Random Thoughts for Valentines Day 2007.

Feb 14, 2007 09:14

I hate the fact that there are hearts all over livejournal. I want to boycott it today if for no other reason than I fucking hate all the pink and red everywhere. This makes me think of that line from Eternal Sunshine of the Spotless Mind...

Random thoughts for Valentine's day, 2004. Today is a holiday invented by greeting card companies to make people feel like crap.

Anyway, this holiday makes me feel more and more alone every year. On every holiday, I think about the last few years of that holiday and how things have changed in my life.
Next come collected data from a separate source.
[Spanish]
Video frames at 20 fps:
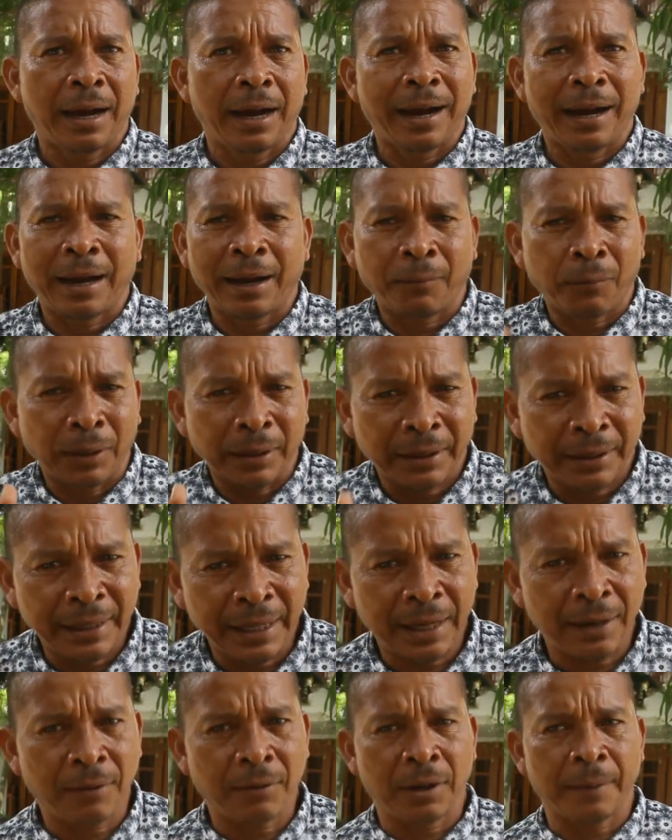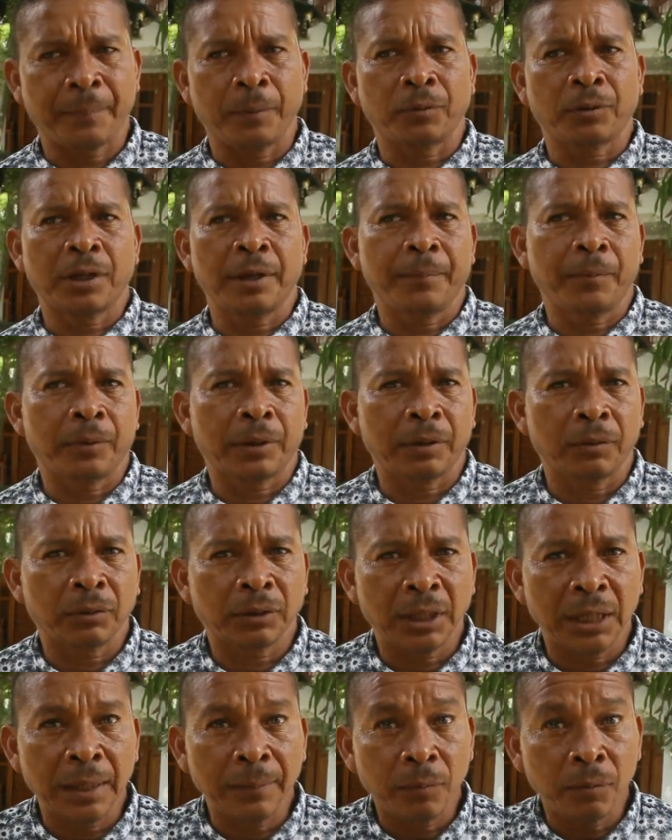a cualquier hora. ¿Por qué? Porque no
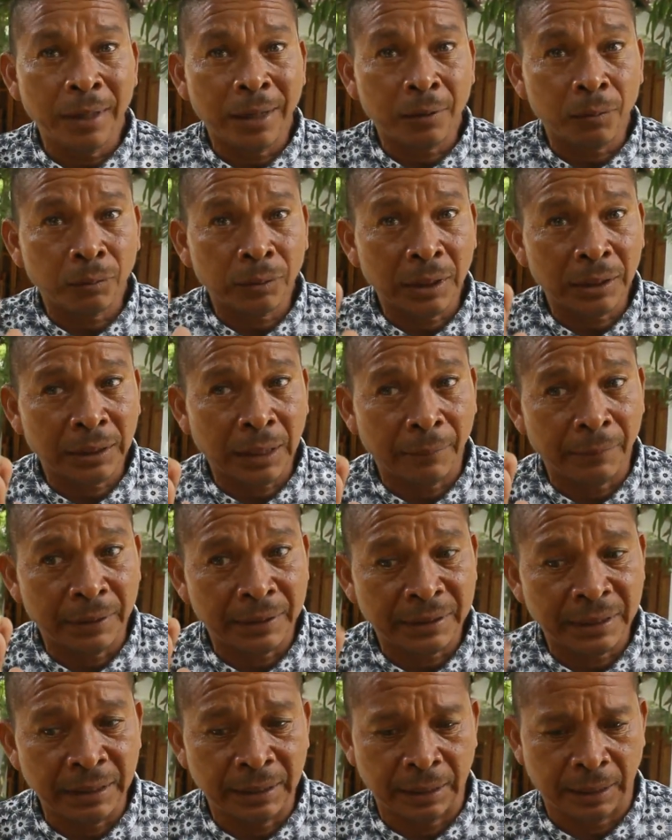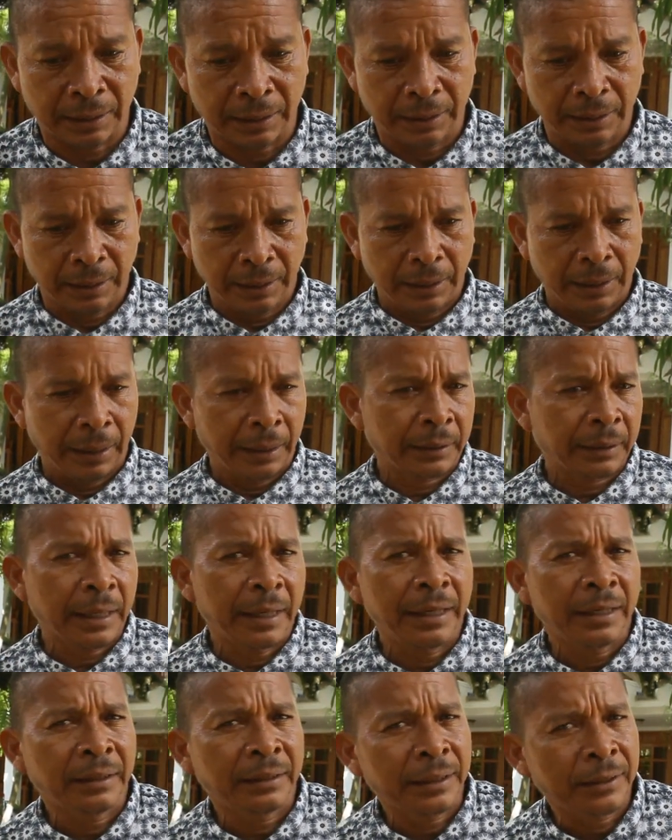tenemos una ruta establecida. Esta
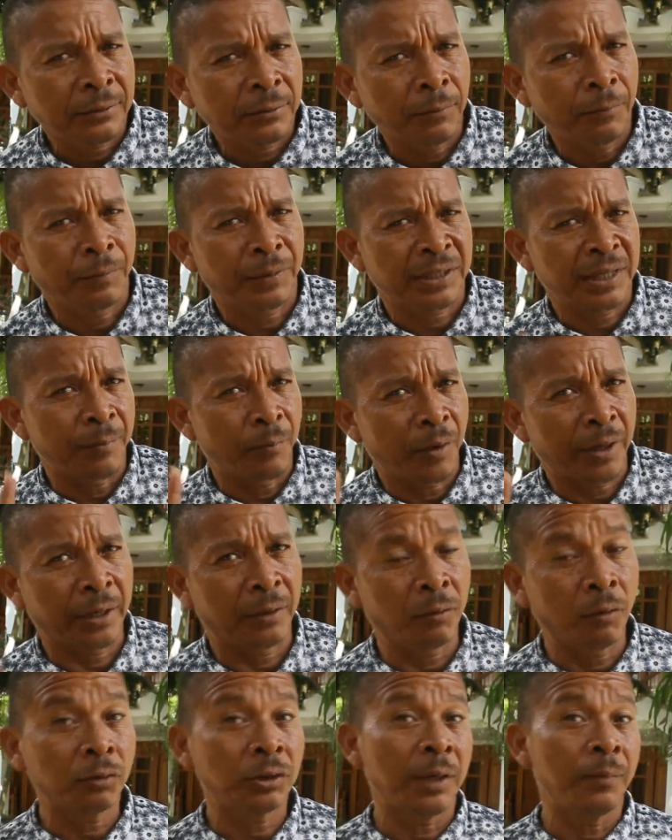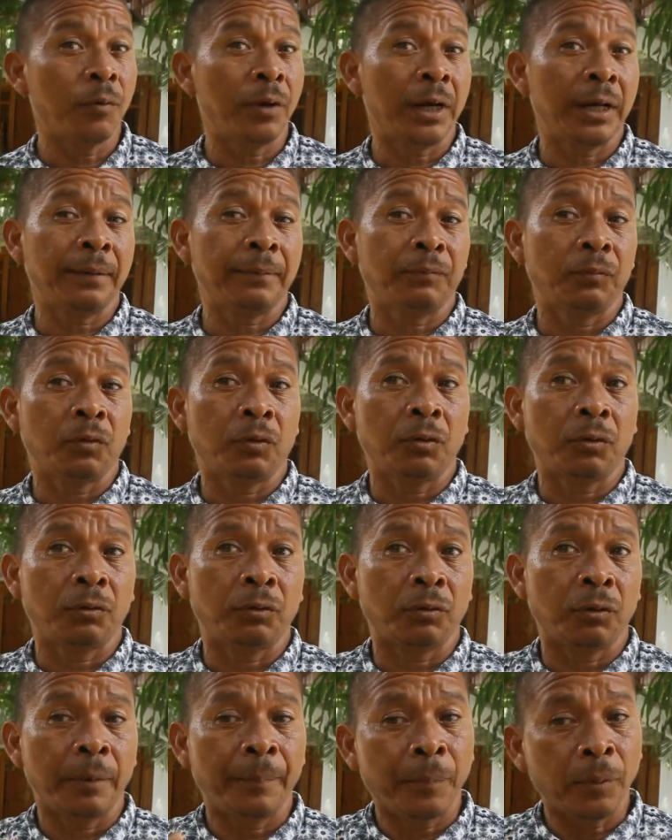gente sufre, se muere. No se mueren, no,
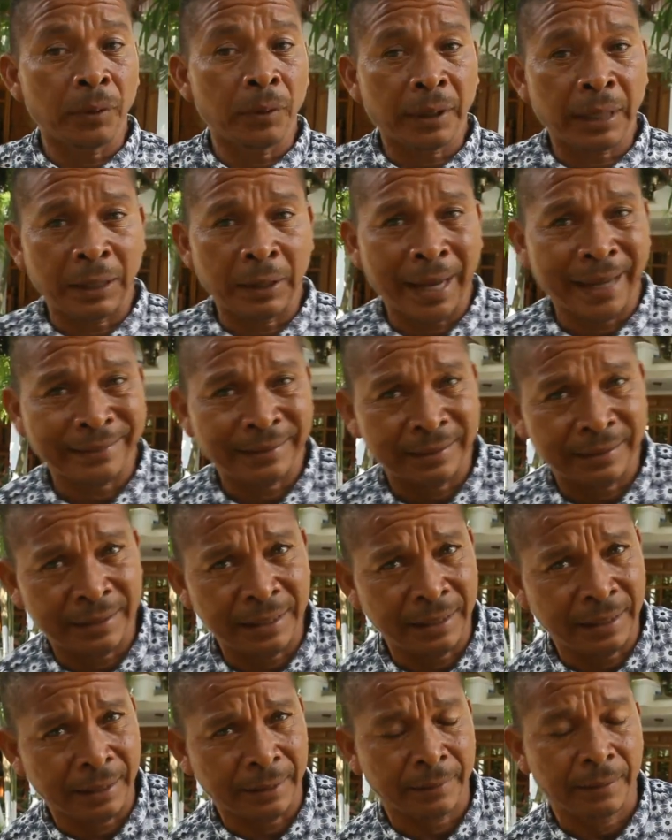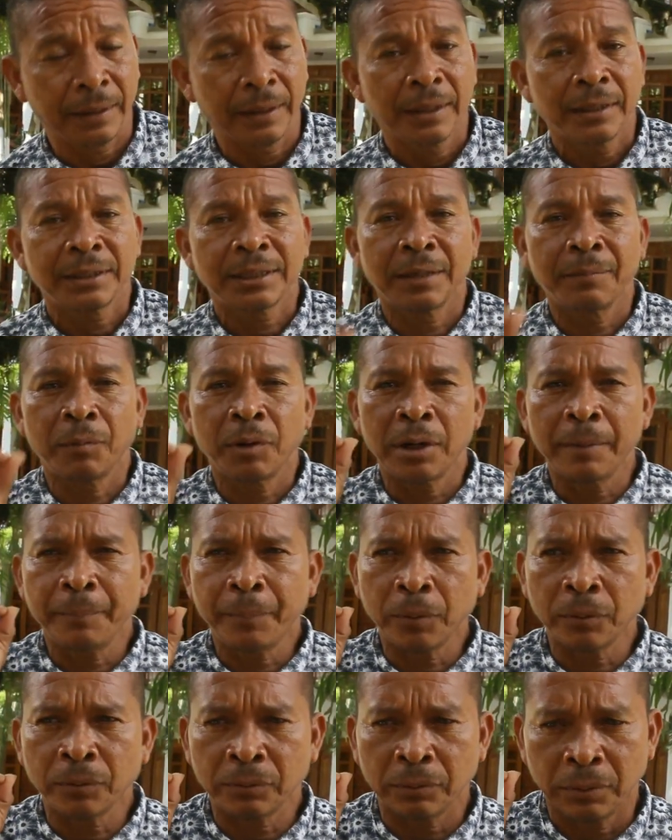no es porque las asesinan, se mueren
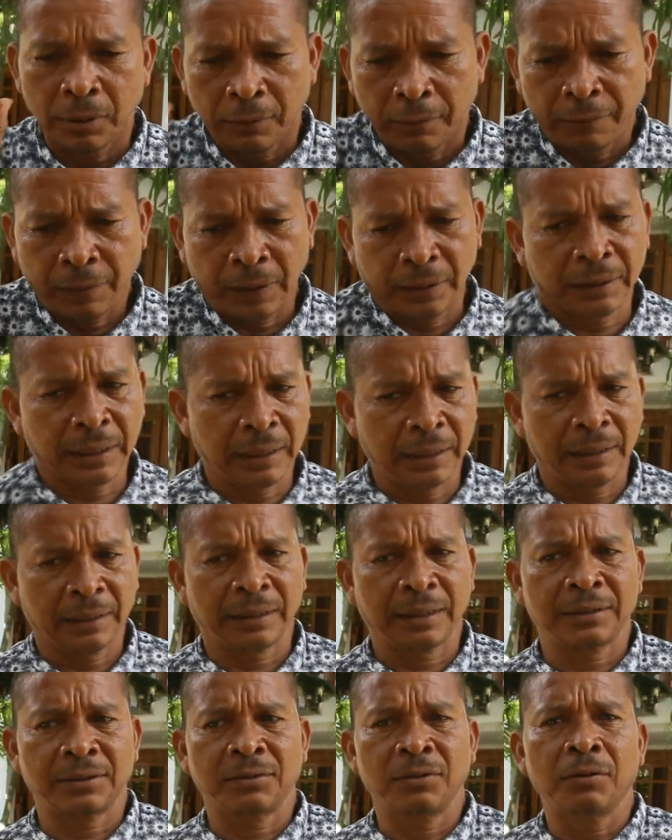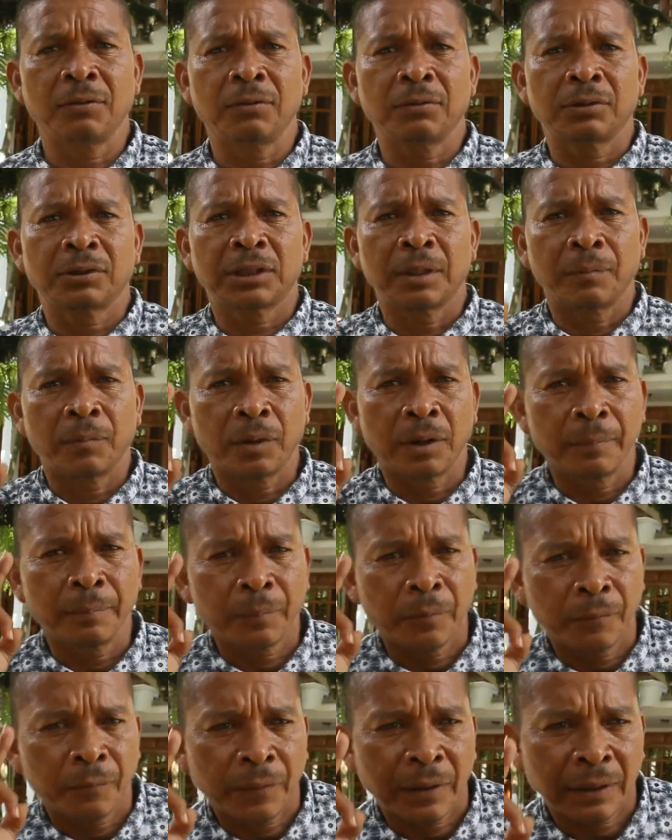por falta de hidratación, se mueren
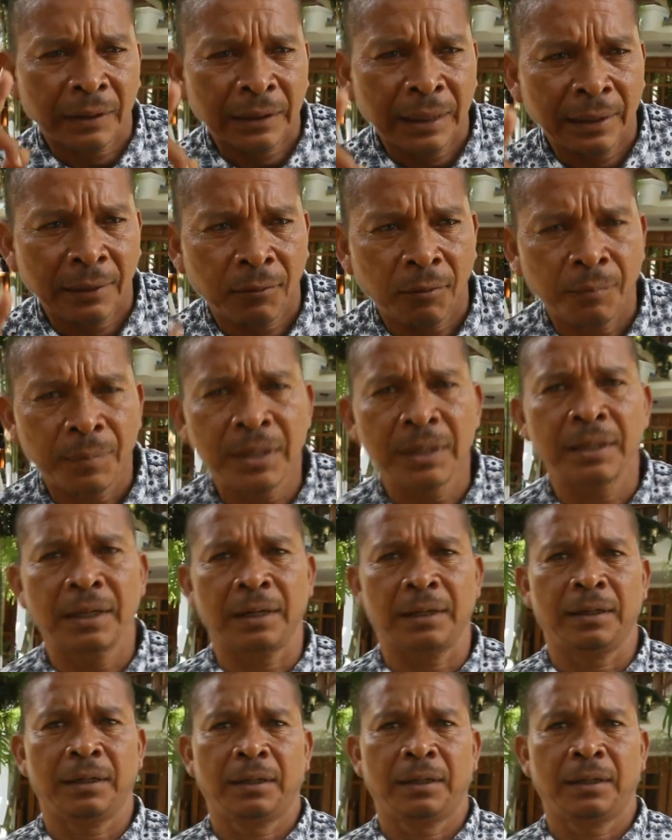por falta de comida,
2/14/2007- I'm alone. I want someone in my life. I want to feel loved. I'm not "dating" anyone per se, however I have gone out a couple times with a couple different guys and one in particular I could see myself dating, however he is going through a really rough situation in his life right now, and I don't know whether to back off and give him space to deal with it or try to bond with him and help him get through it. The loss of a parent is one of the hardest things anyone could possibly be forced to deal with.

2/14/2006- I was single and miserable, even 4 months after my breakup with Rob. Valentines Day just made me realize how much I hated him and all the hard feelings I had (still have) for him to this day for hurting me as much as he did. I felt/ still feel as though I will never love again.

2/14/2005- I sort of expected some sort of fairytale with Rob. I'd been with him for 5 months at this point. The fucked up modern fairytale ended up being that Rob made NO plans for us and we ended up eating hamburgers from Carl's JR and then I ended up in the hospital later that night. I didn't end up talking to my boyfriend for over a week. I think most of you know the story.

2/14/2004- I had just moved to Santa Barbara with Greg within the last couple of months. I can't honestly remember if we did anything or not.

2/14/2003- Greg came up from Houston to see me while I was living in Austin. He brought me a rose in a tequila bottle... the only time a guy has ever given me a rose and the first Valentine's Day actually having a Valentine.